Seller warrants that its products (a) conform to Seller’s published specifications (subject to changes permitted as set forth in the “CHANGES” section above), and (b) were produced in accordance with and conform to applicable US law and regulations. In the event of any breach of any such warranty, Buyer’s exclusive remedy (following immediate return of the defective or deficient product) shall be the replacement of the defective product or refund of the purchase price thereof. Such replacement or refund shall be Seller’s sole obligation and Buyer’s exclusive remedy for any breach of warranty. This warranty is exclusive and in lieu of all other representations and warranties, express or implied; and Seller expressly disclaims any implied warranty of merchantability or fitness for any particular purpose.

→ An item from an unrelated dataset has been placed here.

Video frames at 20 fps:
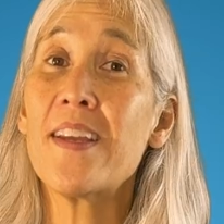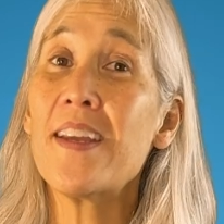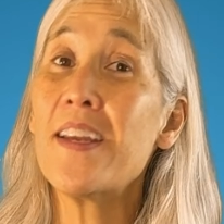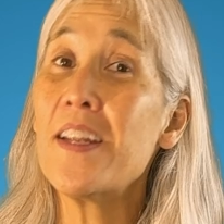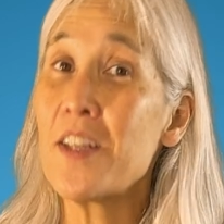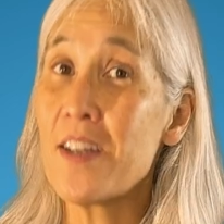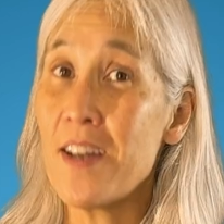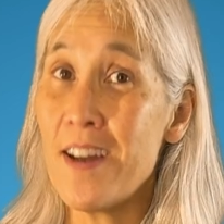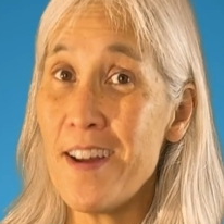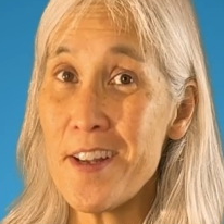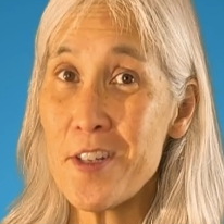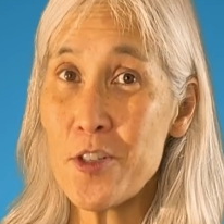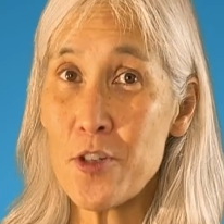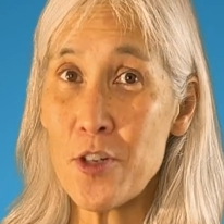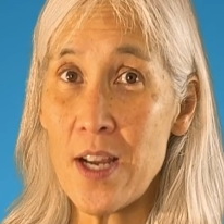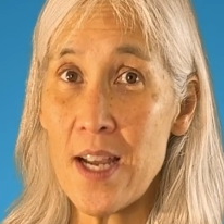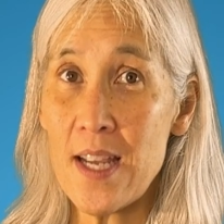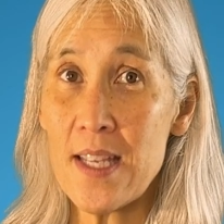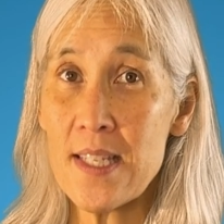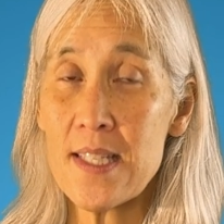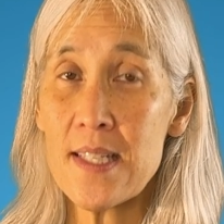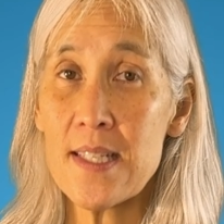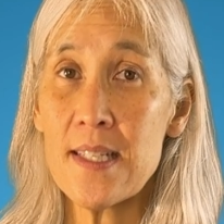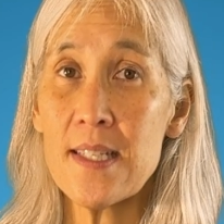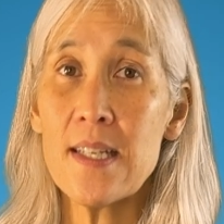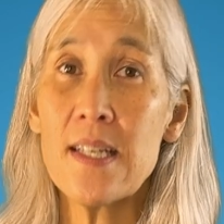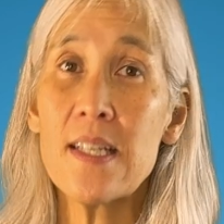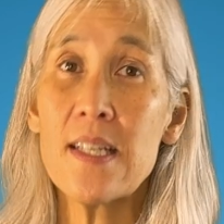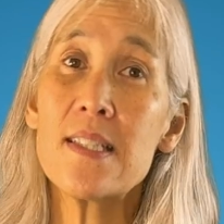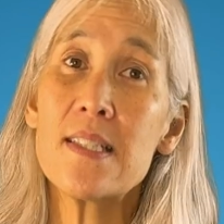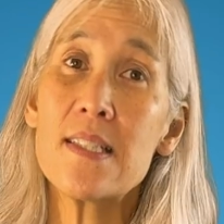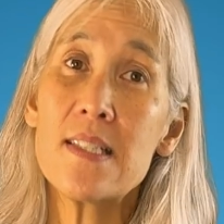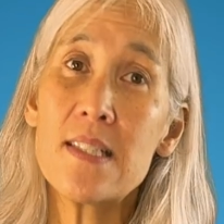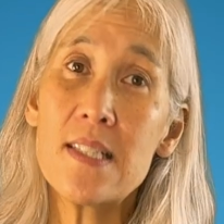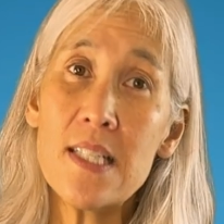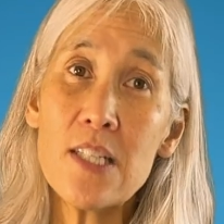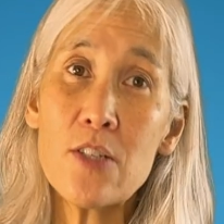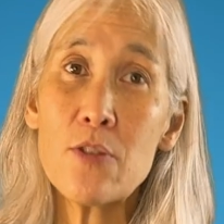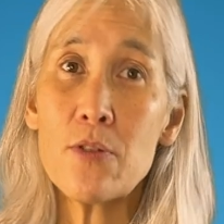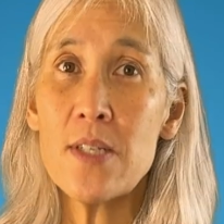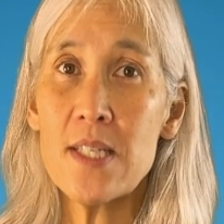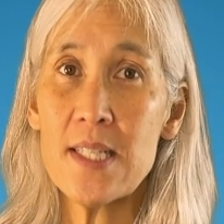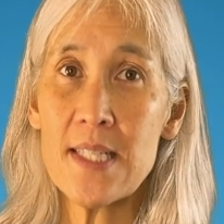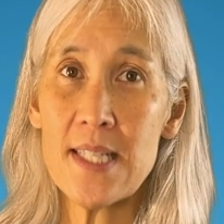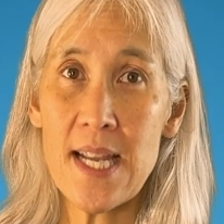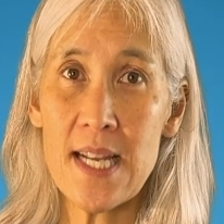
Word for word: In contrast, decreased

Seller’s liability with respect to its products shall be limited to the warranty set forth immediately above and, with respect to other performance of any sales contract, shall be limited to the contract price. Seller shall not be subject to and disclaims: (a) any other obligations or liabilities arising out of breach of contract or of warranty, (b) any obligations whatsoever arising from tort claims (including negligence and strict liability claims) or arising under other theories of law, with respect to products sold by Seller or any undertakings, acts of omissions relations thereto, and (c) all consequential, incidental, special and contingent damages whatsoever.


No action arising out of or relating to the sale of products by Seller to Buyer, whether for breach of contract (including breach of warranty), negligence or other tort, or on any other theory, may be commenced after the expiration of six months following Buyer’s receipt of such products.


These terms, and all sales by Seller, are governed by and construed in accordance with the laws of the State of Connecticut, without reference to principle of conflicts of laws. The rights and obligations of Seller and Buyer in connection with any such sales shall not be governed by the 1980 U.N. Convention on contracts for the international sale of goods unless other negotiated in writing.